A bolter in the Harrier is a much bigger problem than a bolter in the Hornet, I’ll say that much.

Hmmm. The harrier looks kind of cool too…

#solittletime #mortal

oh it is cool. janky little bird. very nimble and actually features guided air to ground munitions. working them is not easy though. neither is the signature harrier VTOL stuff. but then, teaching yourself to do insanely hard aviation stuff is what DCS is all about, innit?

If you only have time for one, do the Hornet. It’s more multirole, and Eagle Dynamics has a better track record with getting its first-party projects working reliably.

On the other hand, I believe RAZBAM (makers of the Harrier) say they want to do an AV-8B+, which features the mechanically-scanned radar originally used on Hornets, and can sling AMRAAMs. You might get that airframe, or a price break on that airframe, if you have the Night Attack Harrier for sale now.

Contra @schurem, I think the Harrier’s precision munitions aren’t all that tricky, especially now that the Harrier’s targeting pod is mostly working; there are just a few steps to follow. Unless he meant that there’s a lot of pilot workload involved, in which case I agree wholeheartedly.

Lastly, the vertical takeoff-landing stuff is indeed a hoot, and worth the price of entry if you think or ever thought that the Harrier is cool.

I havent found my way round the harriers PGMs but thats just because I havent made a concerted effort to. F/A-18 is most definately a fine, fine choice of ride. such a fun and user friendly jet.

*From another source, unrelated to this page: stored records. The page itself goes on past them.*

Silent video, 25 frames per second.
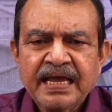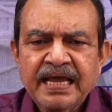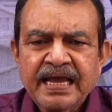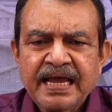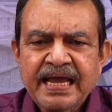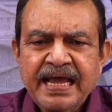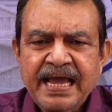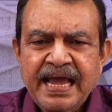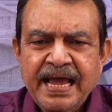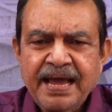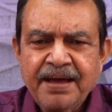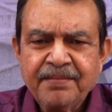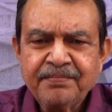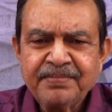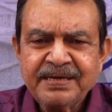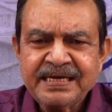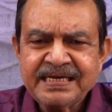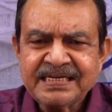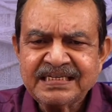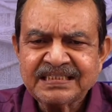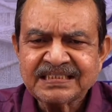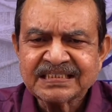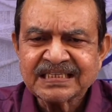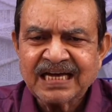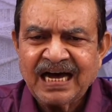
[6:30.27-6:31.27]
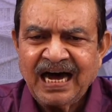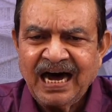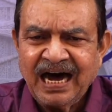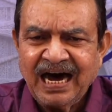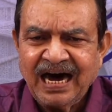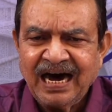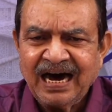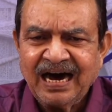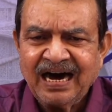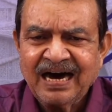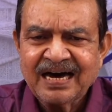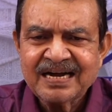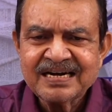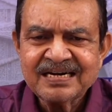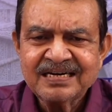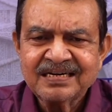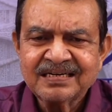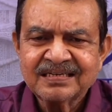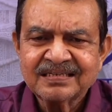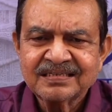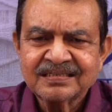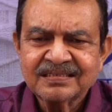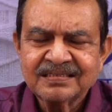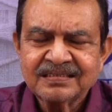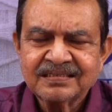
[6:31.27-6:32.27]
am is are,
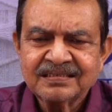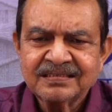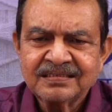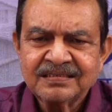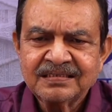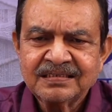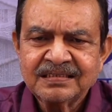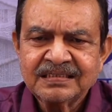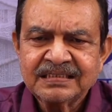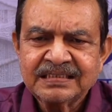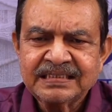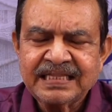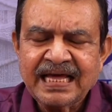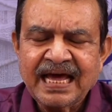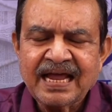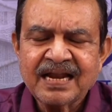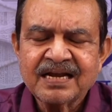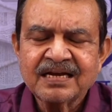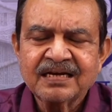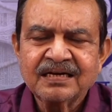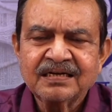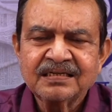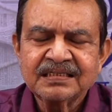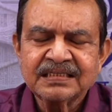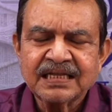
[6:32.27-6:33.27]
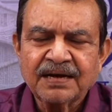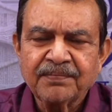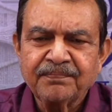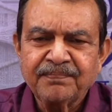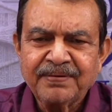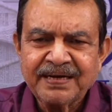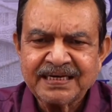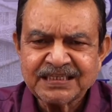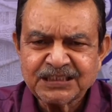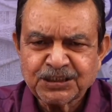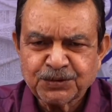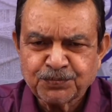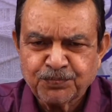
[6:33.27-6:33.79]
then the base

Actually the harrier and hornet are pretty similar when it comes to their systems. probably because they both were built by McDonnel Douglas before that was eaten by Boeing. stuff like stores management etc are similar. I hope the hornet teapot will be easier than the harriers tho.

I know how to work the TPOD in the A-10C and that is much easier than in the harrier, or so it seems to me.

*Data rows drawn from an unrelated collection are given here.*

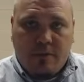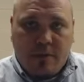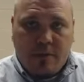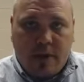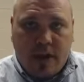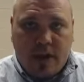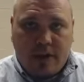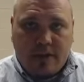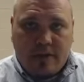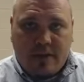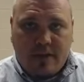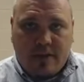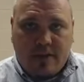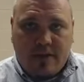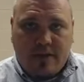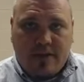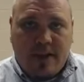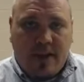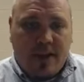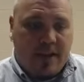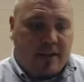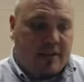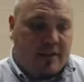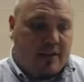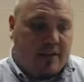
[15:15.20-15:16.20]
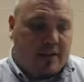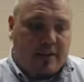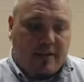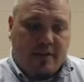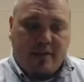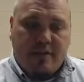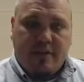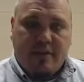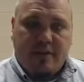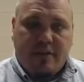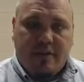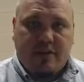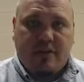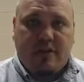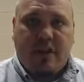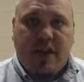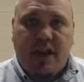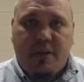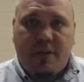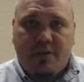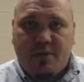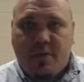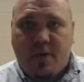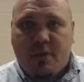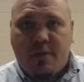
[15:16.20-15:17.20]
as I said, the
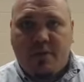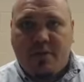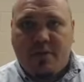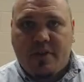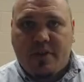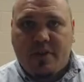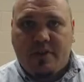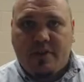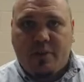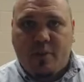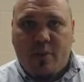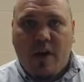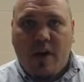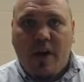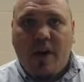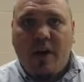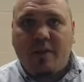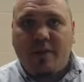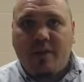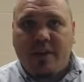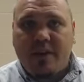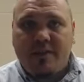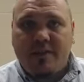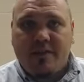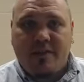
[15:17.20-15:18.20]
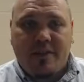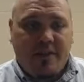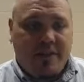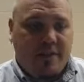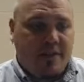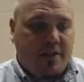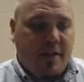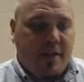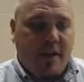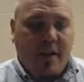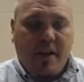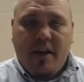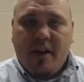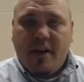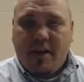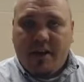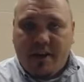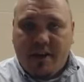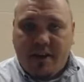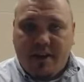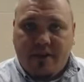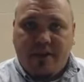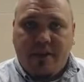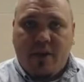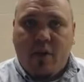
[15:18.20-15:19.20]
slaves represent the prophets,
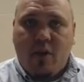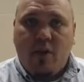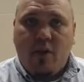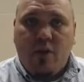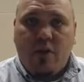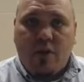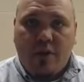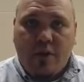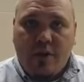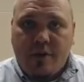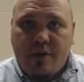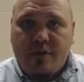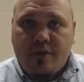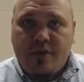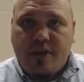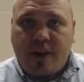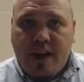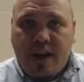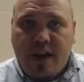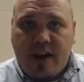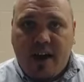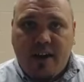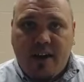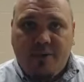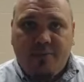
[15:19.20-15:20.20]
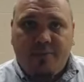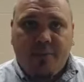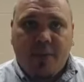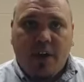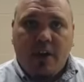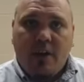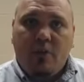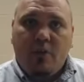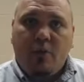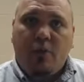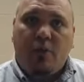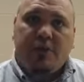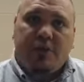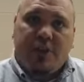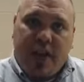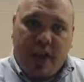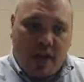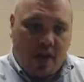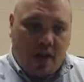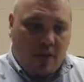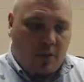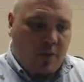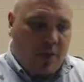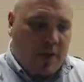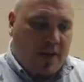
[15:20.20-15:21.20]
and the owner is God. Well,
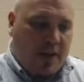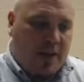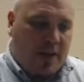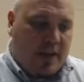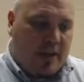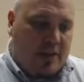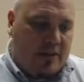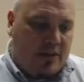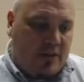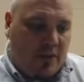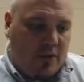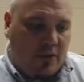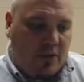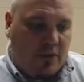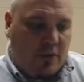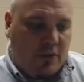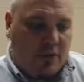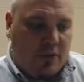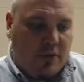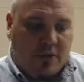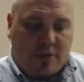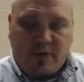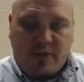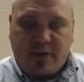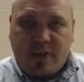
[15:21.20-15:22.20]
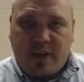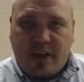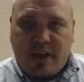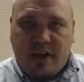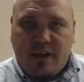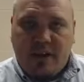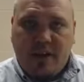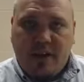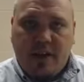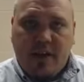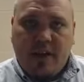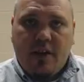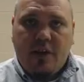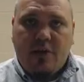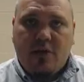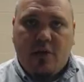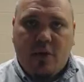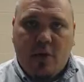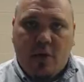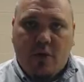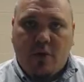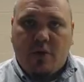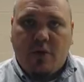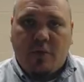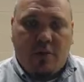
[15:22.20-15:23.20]
now we get into the son.
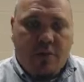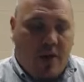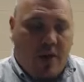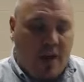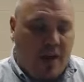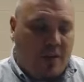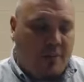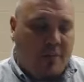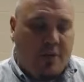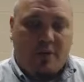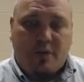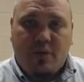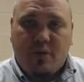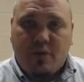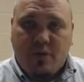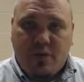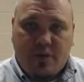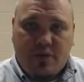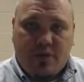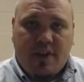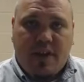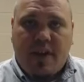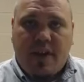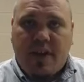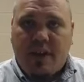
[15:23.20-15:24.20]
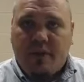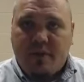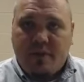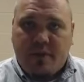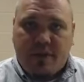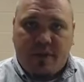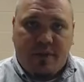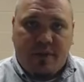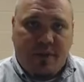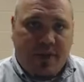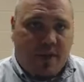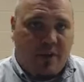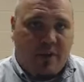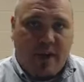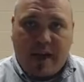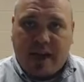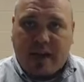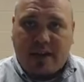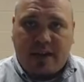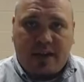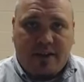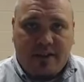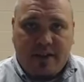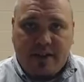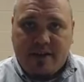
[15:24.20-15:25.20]
So the prophets or the slaves, they're not
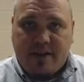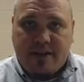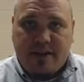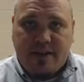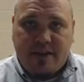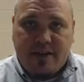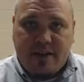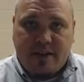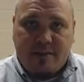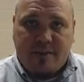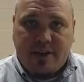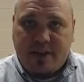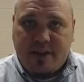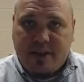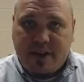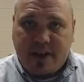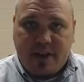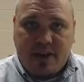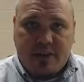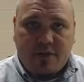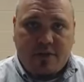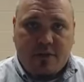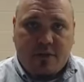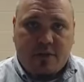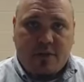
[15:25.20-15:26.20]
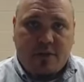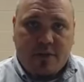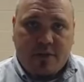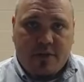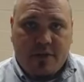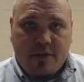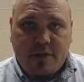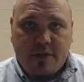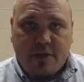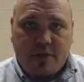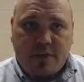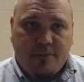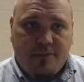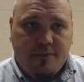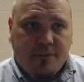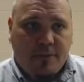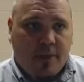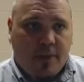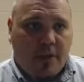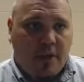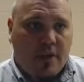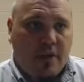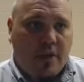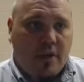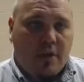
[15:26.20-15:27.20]
going to listen to them. The tenants don't listen to them.
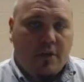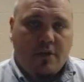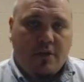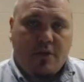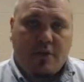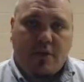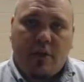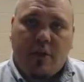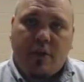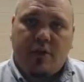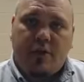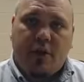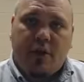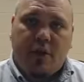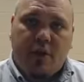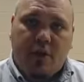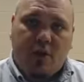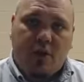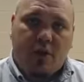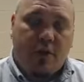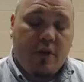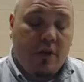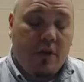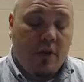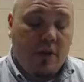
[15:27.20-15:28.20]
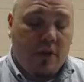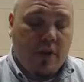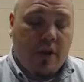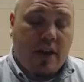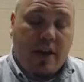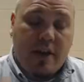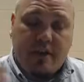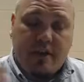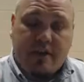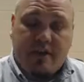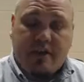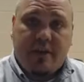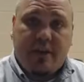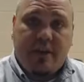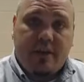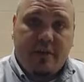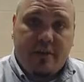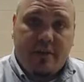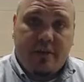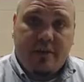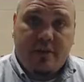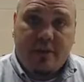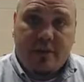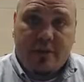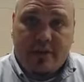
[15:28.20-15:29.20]
So the owner, God,
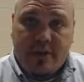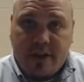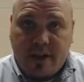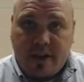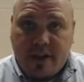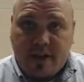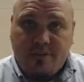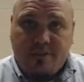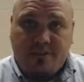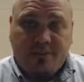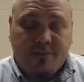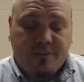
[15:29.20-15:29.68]
sends the son.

The big problem is that the Harrier has some odd design choices and some bugs/unfinished features.

Problem the first: the Harrier TPOD’s HTS mode (control zoom/etc. with the Sensor Select Switch; get to it by double-clicking SSS Down) functions, but doesn’t control the aircraft’s target point, so can’t be used raw for bomb delivery. You have to switch out of HTS mode and to TDC mode, which uses the TPOD to control the aircraft TDC. When leaving HTS mode, the Harrier should go back to TDC mode or non-TDC mode depending on what you had selected prior. Right now it doesn’t, so you have to leave your HOTAS and go click on the MFD pushbutton to go back to TDC mode. (I think. The pocket guide says there’s a way to do it with the HOTAS, but it hasn’t worked for me yet.)

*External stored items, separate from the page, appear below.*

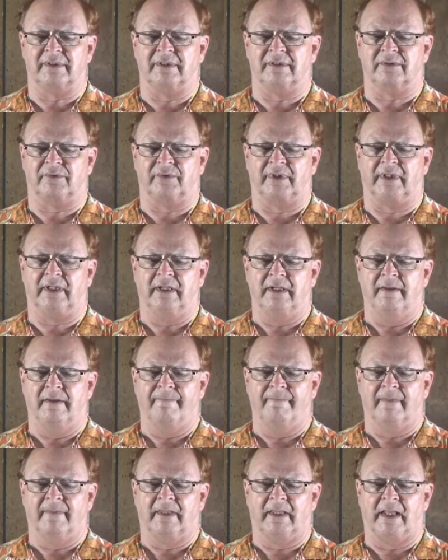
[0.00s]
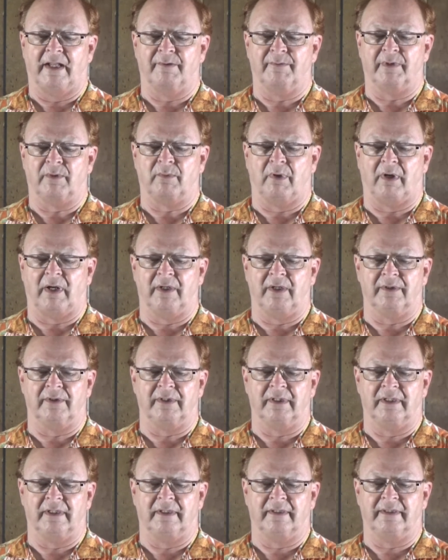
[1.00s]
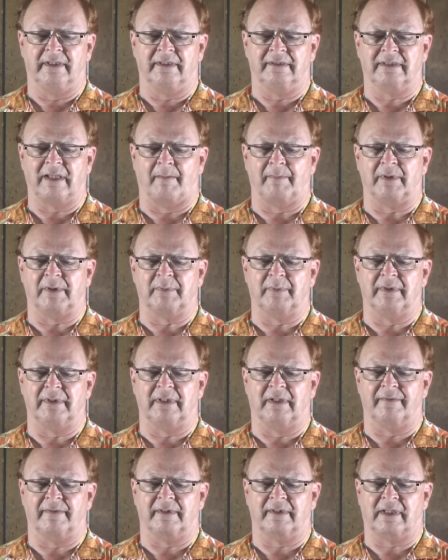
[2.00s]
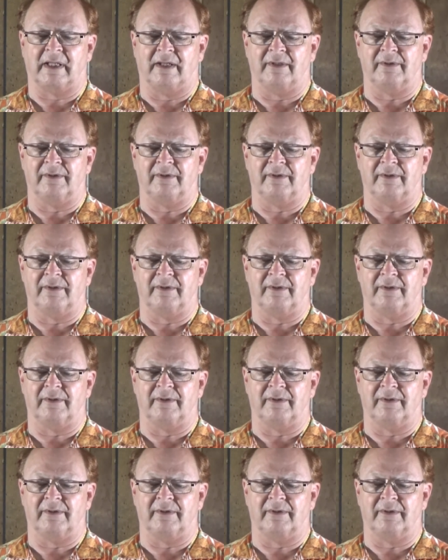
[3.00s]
history, and required the establishment of theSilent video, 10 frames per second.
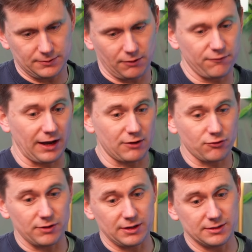
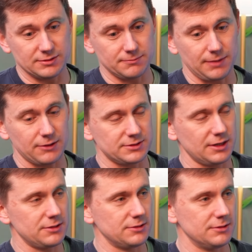factories and power
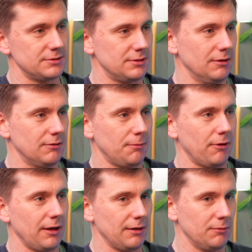stations that
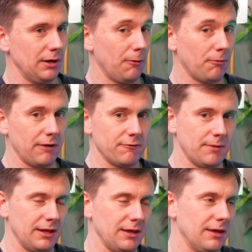will operate for
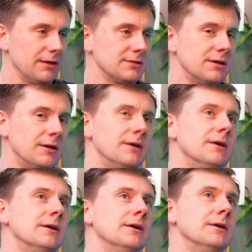many years.
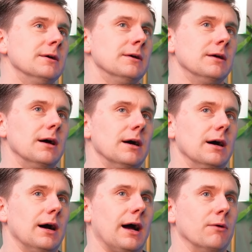
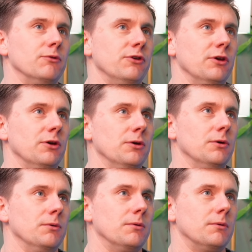
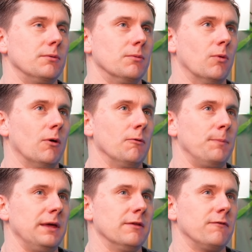What would
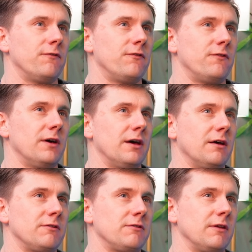be the
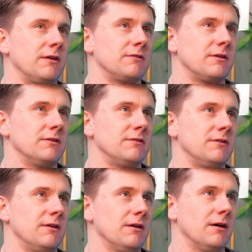first things to
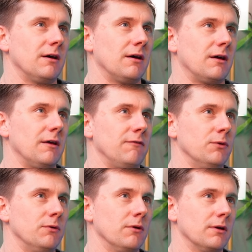consider if
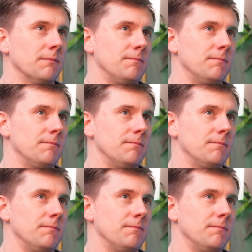you're doing aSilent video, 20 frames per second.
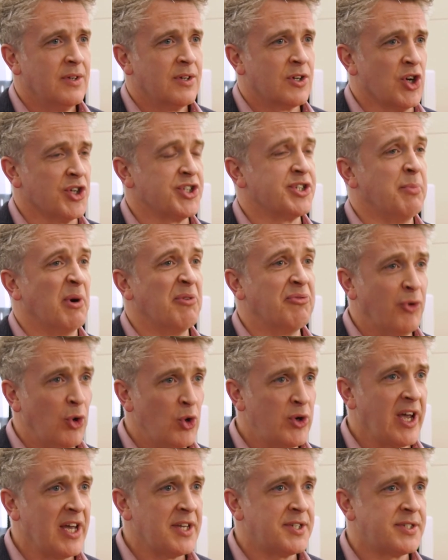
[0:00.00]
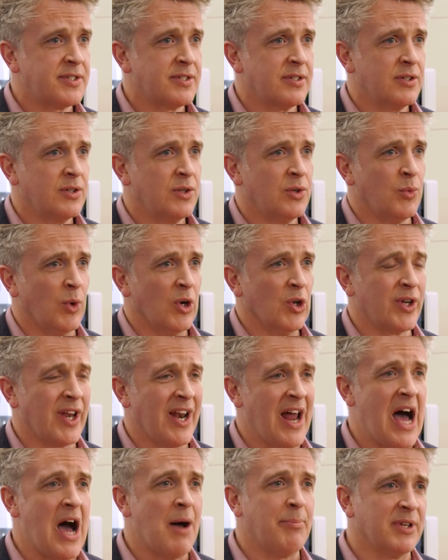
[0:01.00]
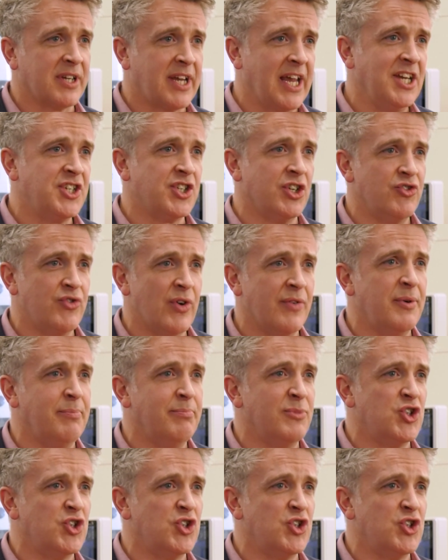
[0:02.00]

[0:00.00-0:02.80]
customer focus, we're looking at application-driven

Problem the second: Laser Spot Search isn’t working on the TPOD yet.

There were others I was going to write about, but I had to get up in the middle of this post and forgot what they were. I did really nail a vertical landing on a moving Tarawa earlier, which I was very proud of.

The way the SSS hat functions in the harrier has not started to feel even remotely logical to me. Sometimes it activates the IR maverick camera, often it fails to. It activates the nose cam in the harrier but where that things points does not always make sense, nor is it (to me, so far) logical how to make other things point to where it is pointed.

The TPOD slave-to-aircraft-TDC function doesn’t work yet, so that’s going to cause some trouble.

The thing about the Harrier is that, unlike the Warthog, it isn’t drowning in hat switches, so the SSS has to do literally everything. It can be modal and loadout-dependent to a fault.

Mavericks, however, have been working pretty reliably for me. Select in the STRS page, wait for STBY to go to RDY on the bottom left OSB, uncage (there’s a button on the throttle) to get video/laser Maverick sensor display. For IR Mavericks, SSS forward sets the Maverick as the active sensor, and TDC action forces a lock. They should start out pointing at the current target. I believe laser Mavericks scan automatically when uncaged.

The DMT camera points at the TVV, if there’s no current target, or at the current target if 1) there is a current target and 2) it’s in gimbal limits.

And how do I get them to go from STBY to RDY? Just select them and wait? It seems to never happen for me. Can I do it on the ground, before takeoff?